Anyway this upped my game considerably because Mrs De Grassi also taught us bits of Greek language and the Russian Alphabet just for the fun of it. Yes, I was that big a geek. (still am) Latin and History were the only two subjects I never worried about my grades in ever. Latin also came with a travel bonus. It was the only language that you got at least a short trip somewhere in California to compete in Junior Classical League conventions and if you won an award my high school Latin teacher, once we moved into her class gave us “A’s” for winning which was good because I was a lazy translator when we read some things like Cicero. Caesar’s commentaries were better but Cicero was just a conservative old stick in the mud that now a days would be a contributor on Fox News. I will always love “Winnie Ille Pu”. I ended up with a 1st in the state of California and two 2nds and a 3rd in Roman History and Daily Life and a 2nd in the state in writing Latin Poetry. And unless you are a pagan those are basically irrelevant modern skills. The only year I lost at Roman History was the year the nuns who made up the tests thought they would trip our school up and lose the Sweepstakes. They only tripped my up because they added the much hated Byzantines into the tests. I studied them the next year, so it only worked once and we won the Sweepstakes anyway even if I lost that year.

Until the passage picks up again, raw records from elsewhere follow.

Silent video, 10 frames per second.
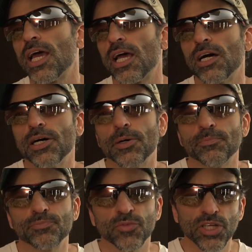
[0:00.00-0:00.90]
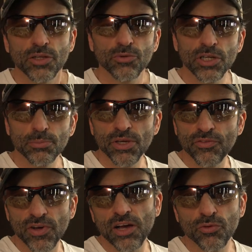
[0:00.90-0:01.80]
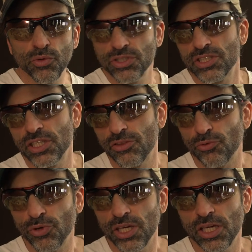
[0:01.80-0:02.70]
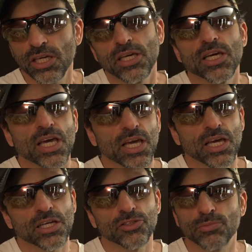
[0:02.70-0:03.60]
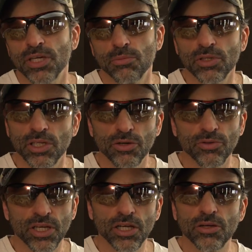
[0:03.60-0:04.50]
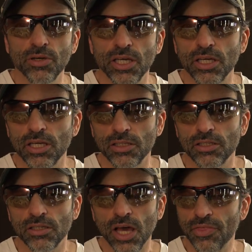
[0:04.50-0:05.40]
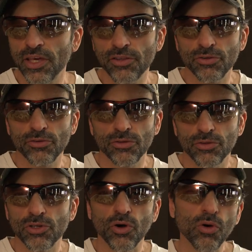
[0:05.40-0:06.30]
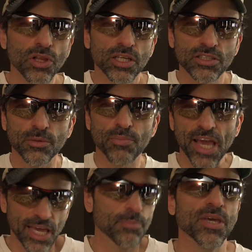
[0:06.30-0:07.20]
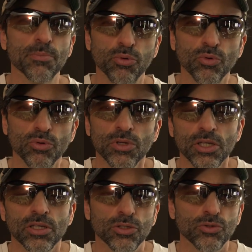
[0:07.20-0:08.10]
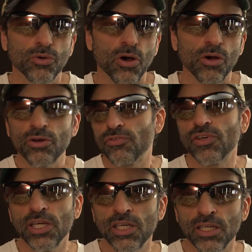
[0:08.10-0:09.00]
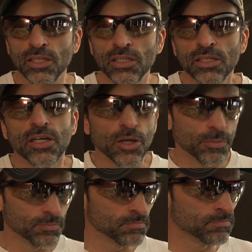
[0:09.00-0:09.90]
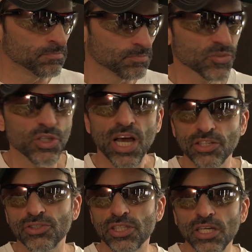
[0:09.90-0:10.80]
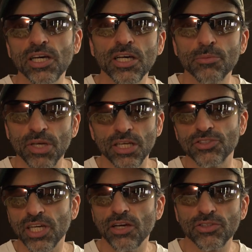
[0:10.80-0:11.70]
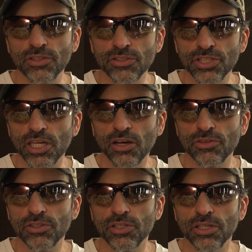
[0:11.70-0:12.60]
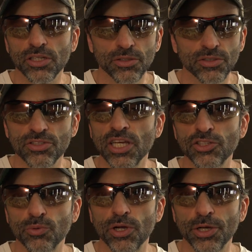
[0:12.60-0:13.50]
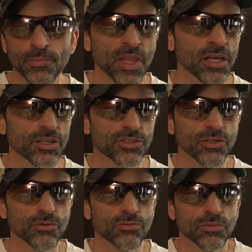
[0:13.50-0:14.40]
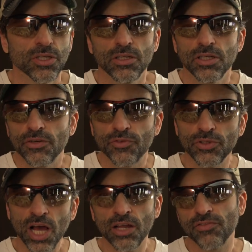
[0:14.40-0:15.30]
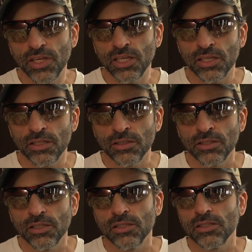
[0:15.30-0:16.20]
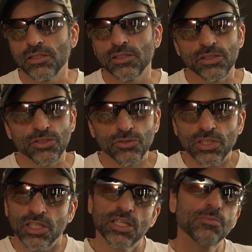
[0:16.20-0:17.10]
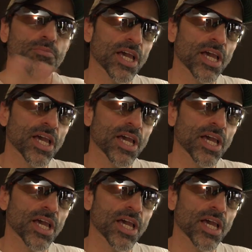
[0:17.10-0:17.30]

They're getting ready to be a 501c3, and you'll be able to go there. And I think their goal is to pay people who aren't vegan to actually come and check out the sanctuary. So if you're not a vegan, you can get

I read everything I could get my hands on about Egypt, ancient Rome and the Celts, not so much on Greece because I didn’t like the way they treated their women. Their dogs had more freedom. Didn’t like the Byzantine era at all or much of the history of the Holy Lands either because the more I read, the more I got disenchanted with Christianity and any of the other cults of that era, especially after I figured out the real story of the massacre of Jericho. That did it for me. The whole,” my god says we can steal your land and kill all the men, women and children” because he says so and finding out even later that it was because they worshipped a goddess made it even clearer.
So over the years I’ve absorbed an incredible lot of information. I thought periodically I’d share some of the stuff I’ve learned over the years.
I never became an archeologist because a woman archeologist from UCLA, came to speak with us back in the “70’s told me to forget about it unless my daddy was rich. Dad being a Glendale school teacher in the 2nd lowest paying district in the state was a bit of a reality check. I will always wonder if the woman who came to speak to our class was Maria Gimbutas because she did have an accent and was at UCLA at the time but I guess I will never know.
That didn’t stop my fierce interest and even now when I’m feeling lazy in reading, ancient history is my drug of choice in murder mysteries that take place in ancient times like those by Lynda Robinson, Lynn Haney, Lindsay Davis, Peter Treymayne (AKA Peter Beresford Ellis) and Steven Saylor. I think Lindsay Davis is my favourite though.
Anyway, ready or not, here some of it comes later today.